• _TASK DETAILS_: Although the entries contain pictures, return everything else in them verbatim and omit the pictures.

• _RECORDS FOR THIS EXERCISE_:

━━━━━━━━━━━━━━━━

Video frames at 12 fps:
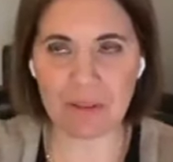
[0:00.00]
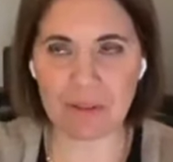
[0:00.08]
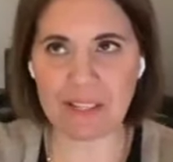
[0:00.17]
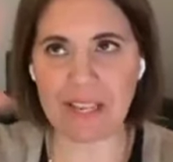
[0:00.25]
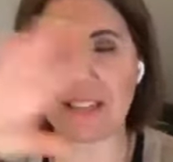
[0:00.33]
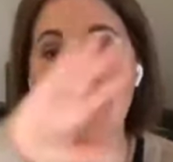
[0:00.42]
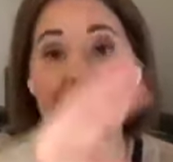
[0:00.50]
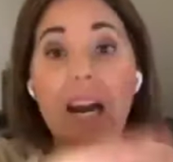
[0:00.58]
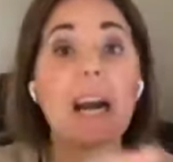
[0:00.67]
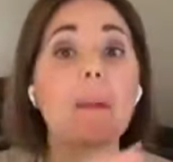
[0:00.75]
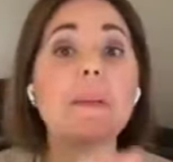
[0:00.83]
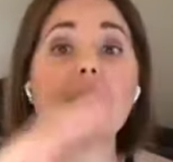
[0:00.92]
How do I say it? The
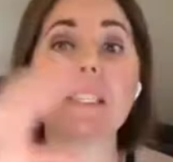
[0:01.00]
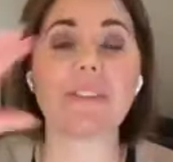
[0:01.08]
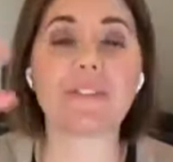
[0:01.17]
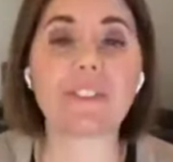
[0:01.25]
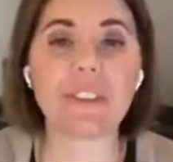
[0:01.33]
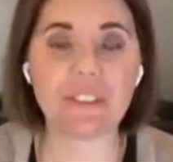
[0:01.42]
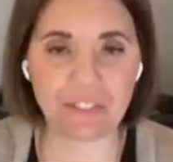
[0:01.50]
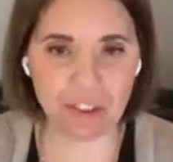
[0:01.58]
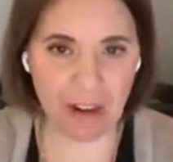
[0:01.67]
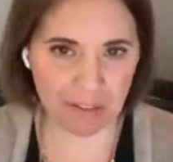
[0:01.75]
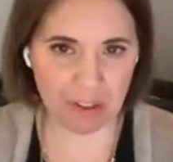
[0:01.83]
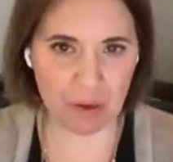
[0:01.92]
time is different for
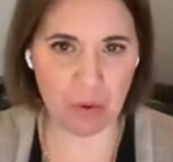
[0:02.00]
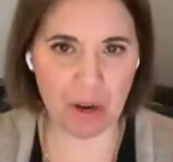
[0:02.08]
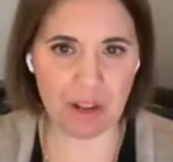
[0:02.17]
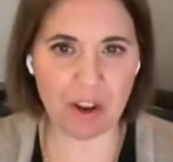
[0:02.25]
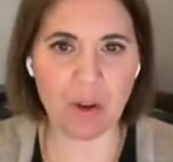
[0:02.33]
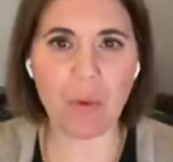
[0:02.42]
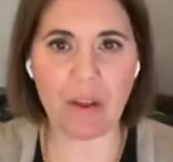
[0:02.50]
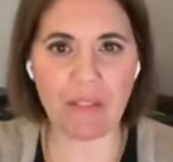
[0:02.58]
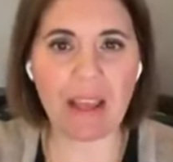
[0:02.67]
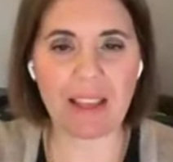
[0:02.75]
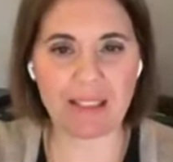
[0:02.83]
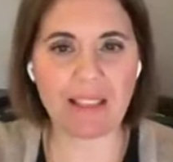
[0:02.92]
everyone on when
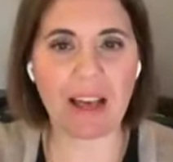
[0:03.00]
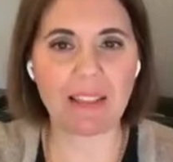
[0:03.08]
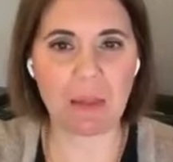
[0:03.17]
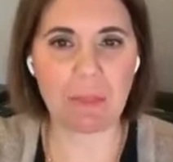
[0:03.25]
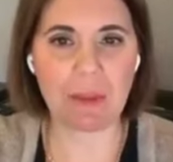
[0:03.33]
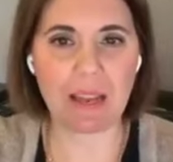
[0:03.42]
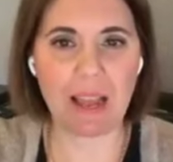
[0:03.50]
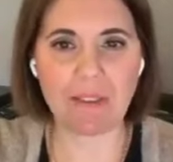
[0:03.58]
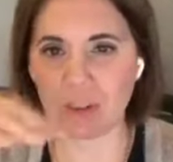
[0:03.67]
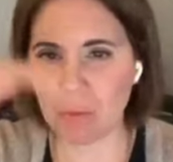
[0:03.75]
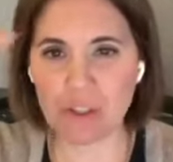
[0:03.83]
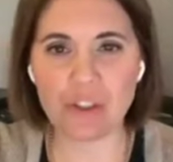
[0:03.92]
they hit that limit.
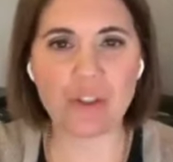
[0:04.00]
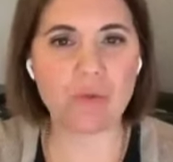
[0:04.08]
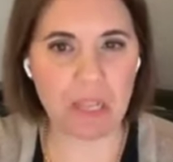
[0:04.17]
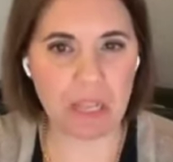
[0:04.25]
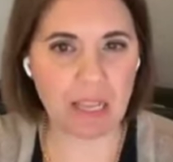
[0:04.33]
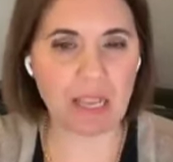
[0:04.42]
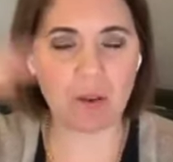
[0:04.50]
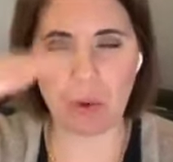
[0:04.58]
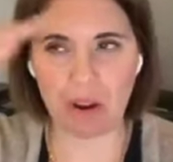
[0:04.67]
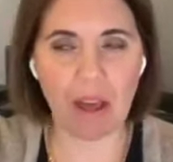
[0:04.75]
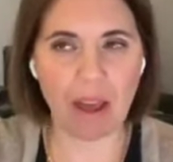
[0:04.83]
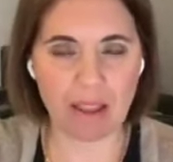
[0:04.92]
Everyone's unique in
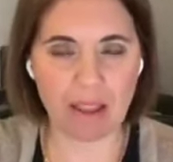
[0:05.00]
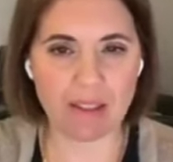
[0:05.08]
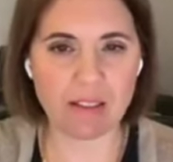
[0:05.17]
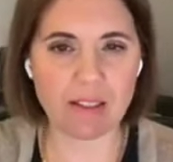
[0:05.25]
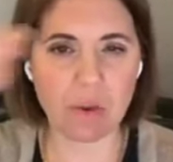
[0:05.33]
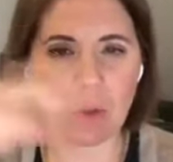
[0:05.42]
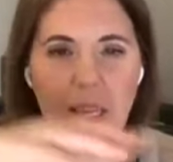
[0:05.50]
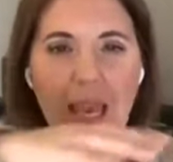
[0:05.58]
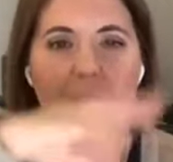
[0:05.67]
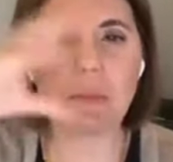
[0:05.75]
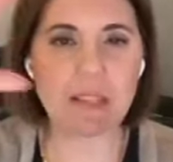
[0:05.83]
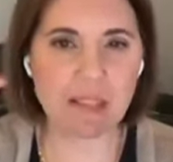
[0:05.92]
where that is. So it
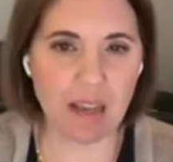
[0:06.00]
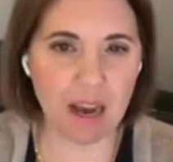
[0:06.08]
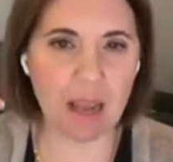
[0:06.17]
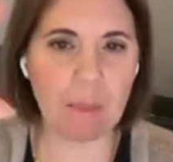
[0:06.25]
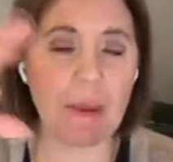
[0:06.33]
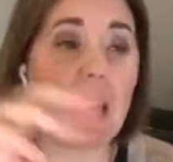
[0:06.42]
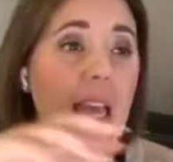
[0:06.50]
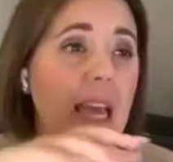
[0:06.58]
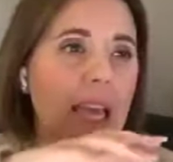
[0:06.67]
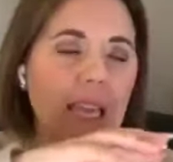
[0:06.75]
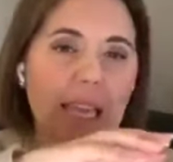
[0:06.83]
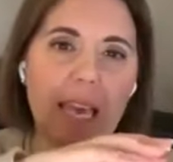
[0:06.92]
can be time.
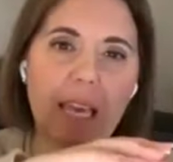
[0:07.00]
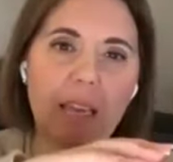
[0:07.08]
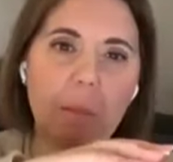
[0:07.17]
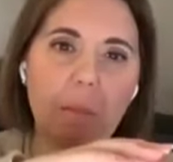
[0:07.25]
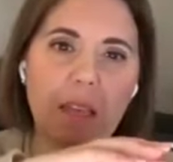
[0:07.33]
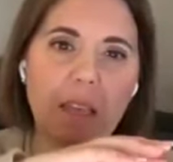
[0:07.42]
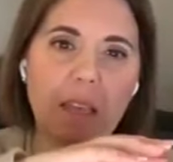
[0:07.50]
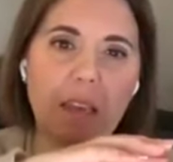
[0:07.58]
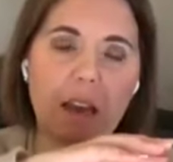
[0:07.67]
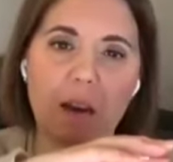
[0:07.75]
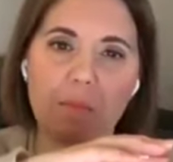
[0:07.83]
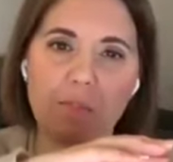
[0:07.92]
It can
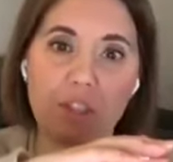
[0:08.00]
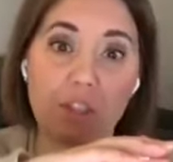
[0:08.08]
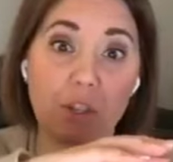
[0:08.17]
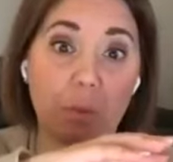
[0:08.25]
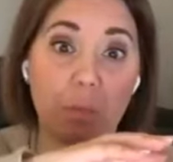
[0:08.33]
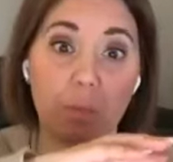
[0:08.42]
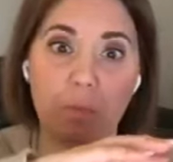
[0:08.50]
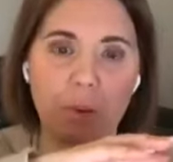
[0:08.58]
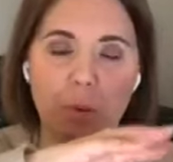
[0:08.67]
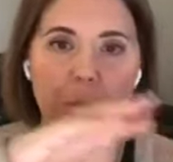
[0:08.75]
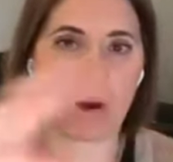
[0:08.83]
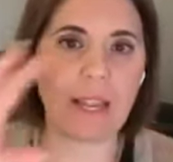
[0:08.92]
be just
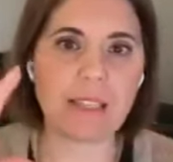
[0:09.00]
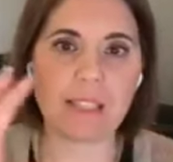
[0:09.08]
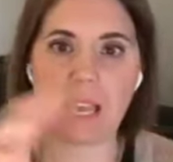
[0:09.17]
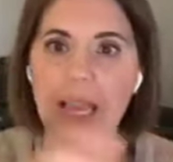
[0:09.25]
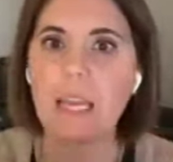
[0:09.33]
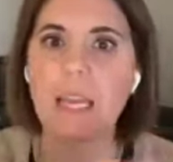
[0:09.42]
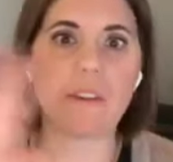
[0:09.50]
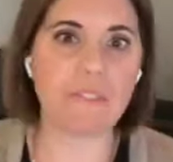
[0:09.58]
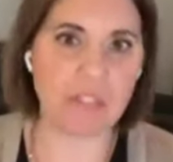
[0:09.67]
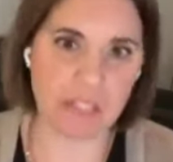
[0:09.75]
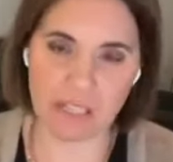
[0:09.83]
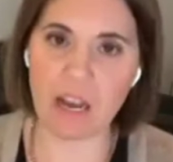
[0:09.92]
your brain saying enough
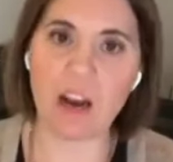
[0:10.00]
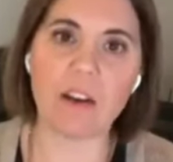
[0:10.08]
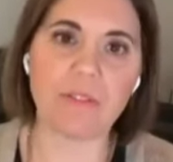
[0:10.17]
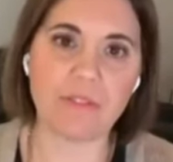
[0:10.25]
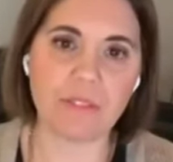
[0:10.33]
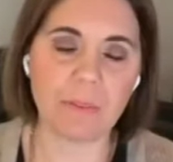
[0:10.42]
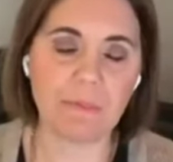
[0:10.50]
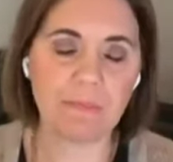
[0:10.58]
is enough.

━━━━━━━━━━━━━━━━

• _ANSWER BOX_:
Video frames at 12 fps:
[0:00.00]
[0:00.08]
[0:00.17]
[0:00.25]
[0:00.33]
[0:00.42]
[0:00.50]
[0:00.58]
[0:00.67]
[0:00.75]
[0:00.83]
[0:00.92]
How do I say it? The
[0:01.00]
[0:01.08]
[0:01.17]
[0:01.25]
[0:01.33]
[0:01.42]
[0:01.50]
[0:01.58]
[0:01.67]
[0:01.75]
[0:01.83]
[0:01.92]
time is different for
[0:02.00]
[0:02.08]
[0:02.17]
[0:02.25]
[0:02.33]
[0:02.42]
[0:02.50]
[0:02.58]
[0:02.67]
[0:02.75]
[0:02.83]
[0:02.92]
everyone on when
[0:03.00]
[0:03.08]
[0:03.17]
[0:03.25]
[0:03.33]
[0:03.42]
[0:03.50]
[0:03.58]
[0:03.67]
[0:03.75]
[0:03.83]
[0:03.92]
they hit that limit.
[0:04.00]
[0:04.08]
[0:04.17]
[0:04.25]
[0:04.33]
[0:04.42]
[0:04.50]
[0:04.58]
[0:04.67]
[0:04.75]
[0:04.83]
[0:04.92]
Everyone's unique in
[0:05.00]
[0:05.08]
[0:05.17]
[0:05.25]
[0:05.33]
[0:05.42]
[0:05.50]
[0:05.58]
[0:05.67]
[0:05.75]
[0:05.83]
[0:05.92]
where that is. So it
[0:06.00]
[0:06.08]
[0:06.17]
[0:06.25]
[0:06.33]
[0:06.42]
[0:06.50]
[0:06.58]
[0:06.67]
[0:06.75]
[0:06.83]
[0:06.92]
can be time.
[0:07.00]
[0:07.08]
[0:07.17]
[0:07.25]
[0:07.33]
[0:07.42]
[0:07.50]
[0:07.58]
[0:07.67]
[0:07.75]
[0:07.83]
[0:07.92]
It can
[0:08.00]
[0:08.08]
[0:08.17]
[0:08.25]
[0:08.33]
[0:08.42]
[0:08.50]
[0:08.58]
[0:08.67]
[0:08.75]
[0:08.83]
[0:08.92]
be just
[0:09.00]
[0:09.08]
[0:09.17]
[0:09.25]
[0:09.33]
[0:09.42]
[0:09.50]
[0:09.58]
[0:09.67]
[0:09.75]
[0:09.83]
[0:09.92]
your brain saying enough
[0:10.00]
[0:10.08]
[0:10.17]
[0:10.25]
[0:10.33]
[0:10.42]
[0:10.50]
[0:10.58]
is enough.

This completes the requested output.